ZAWIYA, Libya — With residents shouting "Free, free Libya," anti-government rebels who control this battle-scarred city nearest to the capital deployed tanks and anti-aircraft weapons Sunday to brace for an attack by troops loyal to Moammar Gadhafi. The Obama administration offered "any type of assistance" to Libyans seeking to oust the longtime leader.
Politicians in the opposition stronghold of Benghazi set up their first leadership council to manage day-to-day affairs, taking a step toward forming what could be an alternative to Gadhafi's regime.
In the capital Tripoli, where Gadhafi is still firmly in control, state banks began handing out the equivalent of $400 per family in a bid to shore up public loyalty.
"The Libyan people are fully behind me," Gadhafi defiantly told Serbian TV, even as about half of the country was turning against him and world leaders moved to isolate him. "A small group (of rebels) is surrounded ... and it will be dealt with."
Gadhafi has launched by far the bloodiest crackdown in a wave of anti-government uprisings sweeping the Arab world, the most serious challenge to his four decades in power. The United States, Britain and the U.N. Security Council all slapped sanctions on Libya this weekend.
A day after President Barack Obama branded Gadhafi an illegitimate ruler who must leave power immediately, U.S. Secretary of State Hillary Rodham Clinton kept up pressure for him to step down and "call off the mercenaries" and other troops that remain loyal to him.
"We are just at the beginning of what will follow Gadhafi. ... But we've been reaching out to many different Libyans who are attempting to organize in the east and as the revolution moves westward there as well," Clinton said. "I think it's way too soon to tell how this is going to play out, but we're going to be ready and prepared to offer any kind of assistance that anyone wishes to have from the United States."
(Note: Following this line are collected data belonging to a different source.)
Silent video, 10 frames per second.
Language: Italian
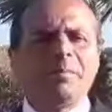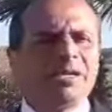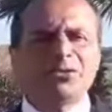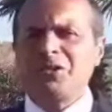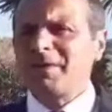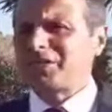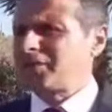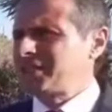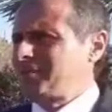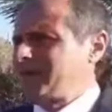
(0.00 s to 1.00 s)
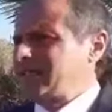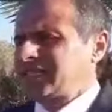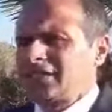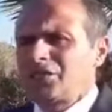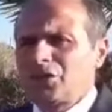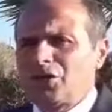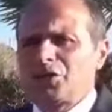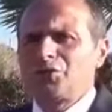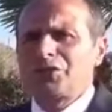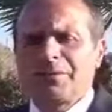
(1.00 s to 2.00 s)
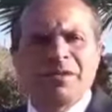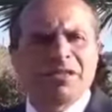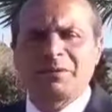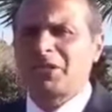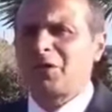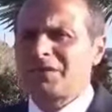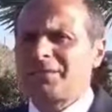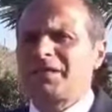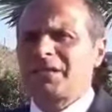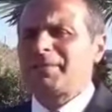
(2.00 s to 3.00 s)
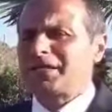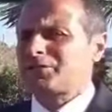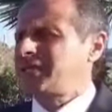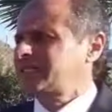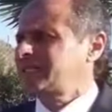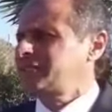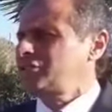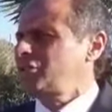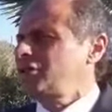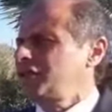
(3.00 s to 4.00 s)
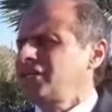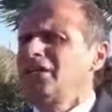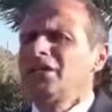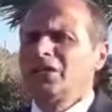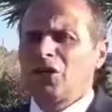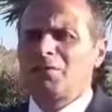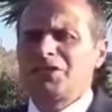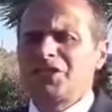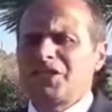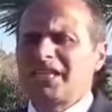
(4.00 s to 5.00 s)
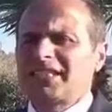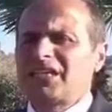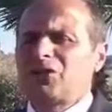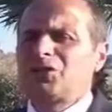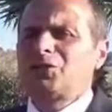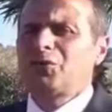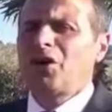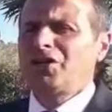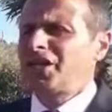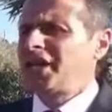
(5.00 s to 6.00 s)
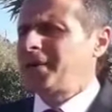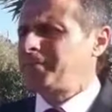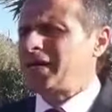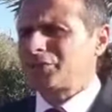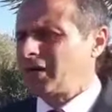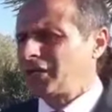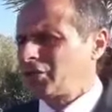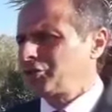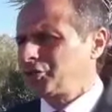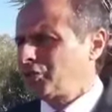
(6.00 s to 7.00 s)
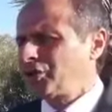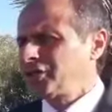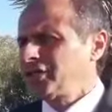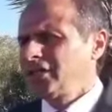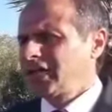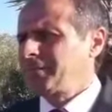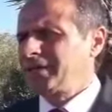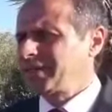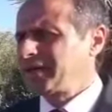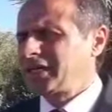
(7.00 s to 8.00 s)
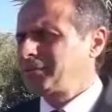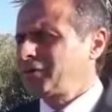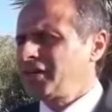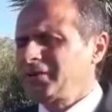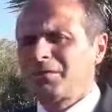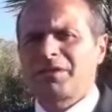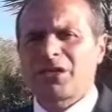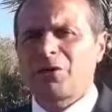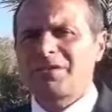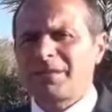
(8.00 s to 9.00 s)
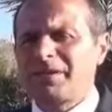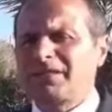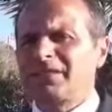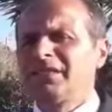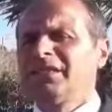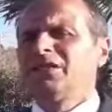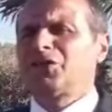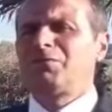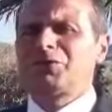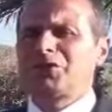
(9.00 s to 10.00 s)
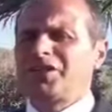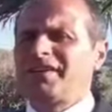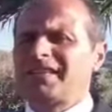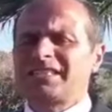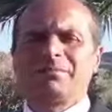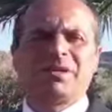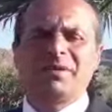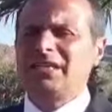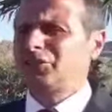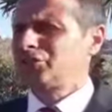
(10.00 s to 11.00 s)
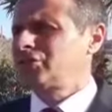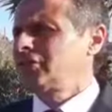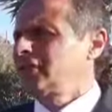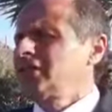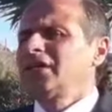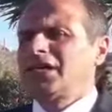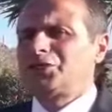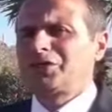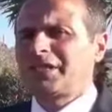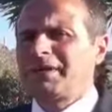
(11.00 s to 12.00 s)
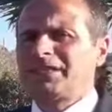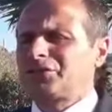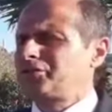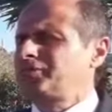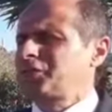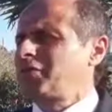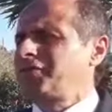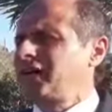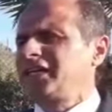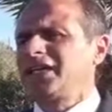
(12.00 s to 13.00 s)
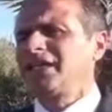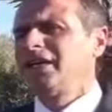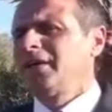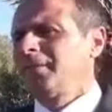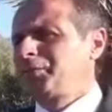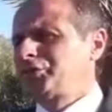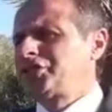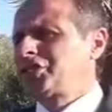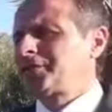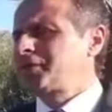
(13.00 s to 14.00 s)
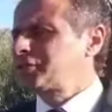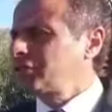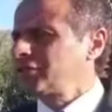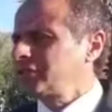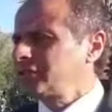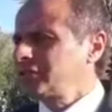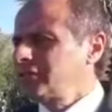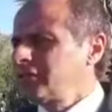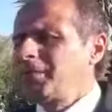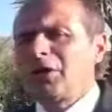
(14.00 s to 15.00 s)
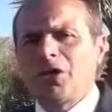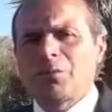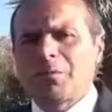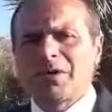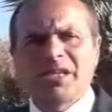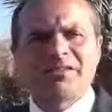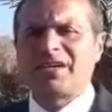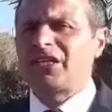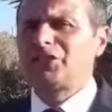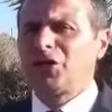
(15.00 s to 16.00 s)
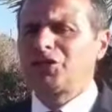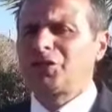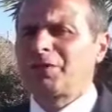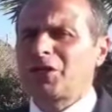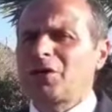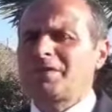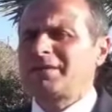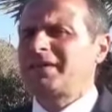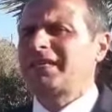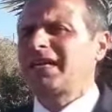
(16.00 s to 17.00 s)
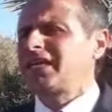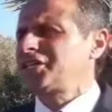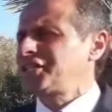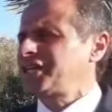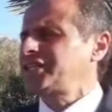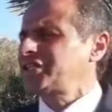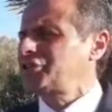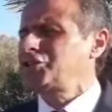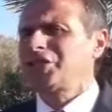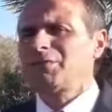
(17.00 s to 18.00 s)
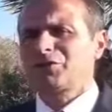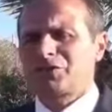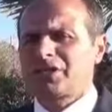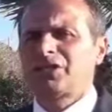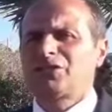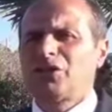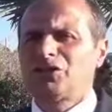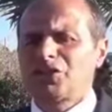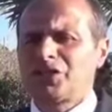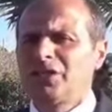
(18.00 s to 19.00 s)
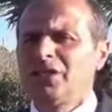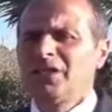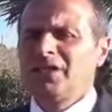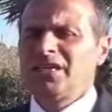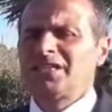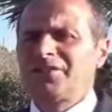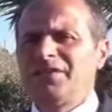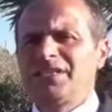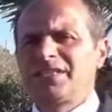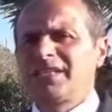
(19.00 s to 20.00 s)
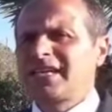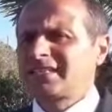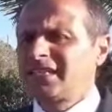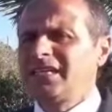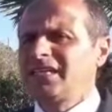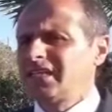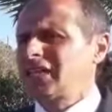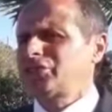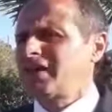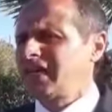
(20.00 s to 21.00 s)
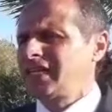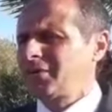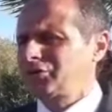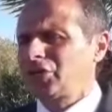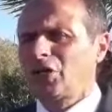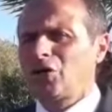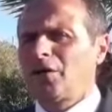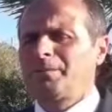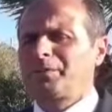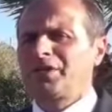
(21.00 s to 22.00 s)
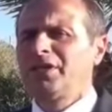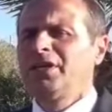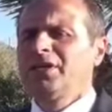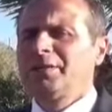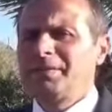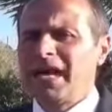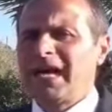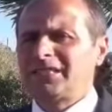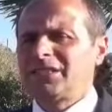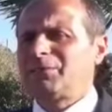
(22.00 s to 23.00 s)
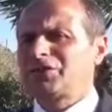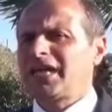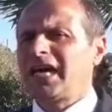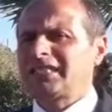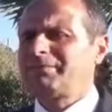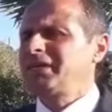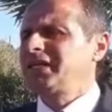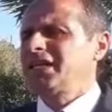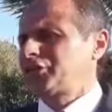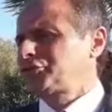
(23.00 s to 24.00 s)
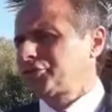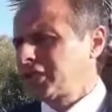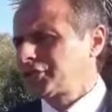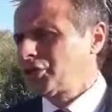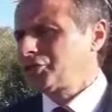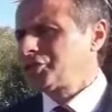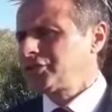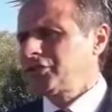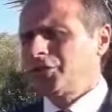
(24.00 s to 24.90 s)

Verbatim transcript: Pranzo di Pasqua sempre nella tradizione giustamente, perché come sapete Pasqua è una tradizione, come si dice Natale con i tuoi e Pasqua anche con i tuoi. Cambieremo anche il proverbio perché come sapete non bisogna fare assemblamento e giustamente non si può fare più di 10 persone. Però io proporrei di farne 12 perché come sapete anche la cena dei 12 apostoli è da 12, i servizi di casalinghi, la tovaglia quando la compri, piatti, posati, bicchieri, è tutto da 12.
Two U.S. senators said Washington should recognize and arm a provisional government in rebel-held areas of eastern Libya and impose a no-fly zone over the area — enforced by U.S. warplanes — to stop attacks by the regime.
Gadhafi's son, Seif al-Islam, in an interview with U.S. television, insisted that his father won't relinquish power and that Libya had not used force or airstrikes against its own people.
There were no reports of major violence or clashes on Sunday, although gunfire was heard after nightfall in Tripoli.
The regime, eager to reinforce its view that Libya is calm and under its control, took visiting journalists to Zawiya, 30 miles (50 kilometers) west of the capital of Tripoli on Sunday. The tour, however, confirmed that anti-government rebels control the center of the city of 200,000 people, with army tanks and anti-aircraft guns mounted on pickup trucks at the ready.
Hundreds of people chanted "Gadhafi out!" in central Zawiya, a key city close to an oil port and refineries. It also is the nearest population center to Tripoli to fall into rebel hands.
The charred hulks of cars littered the city, many buildings were pockmarked by bullets, and most streets were blocked by felled palm trees or metal barricades. Police stations and government offices have been torched, and anti-Gadhafi graffiti — labeling him a "mass murderer" — was everywhere. In the main square, an effigy of the leader hung from a light pole with the words "Execute Gadhafi" on its chest.
"To us, Gadhafi is the 'Dracula' of Libya," said Wael al-Oraibi, an army officer in Zawiya who decided to join the rebels in large part after Gadhafi used mercenaries from sub-Saharan Africa against residents of the city.
The mood in Zawiya was generally upbeat, with chants of "Free, free Libya," although the anticipation of a renewed attempt to retake the city was causing some anxiety among the rebels.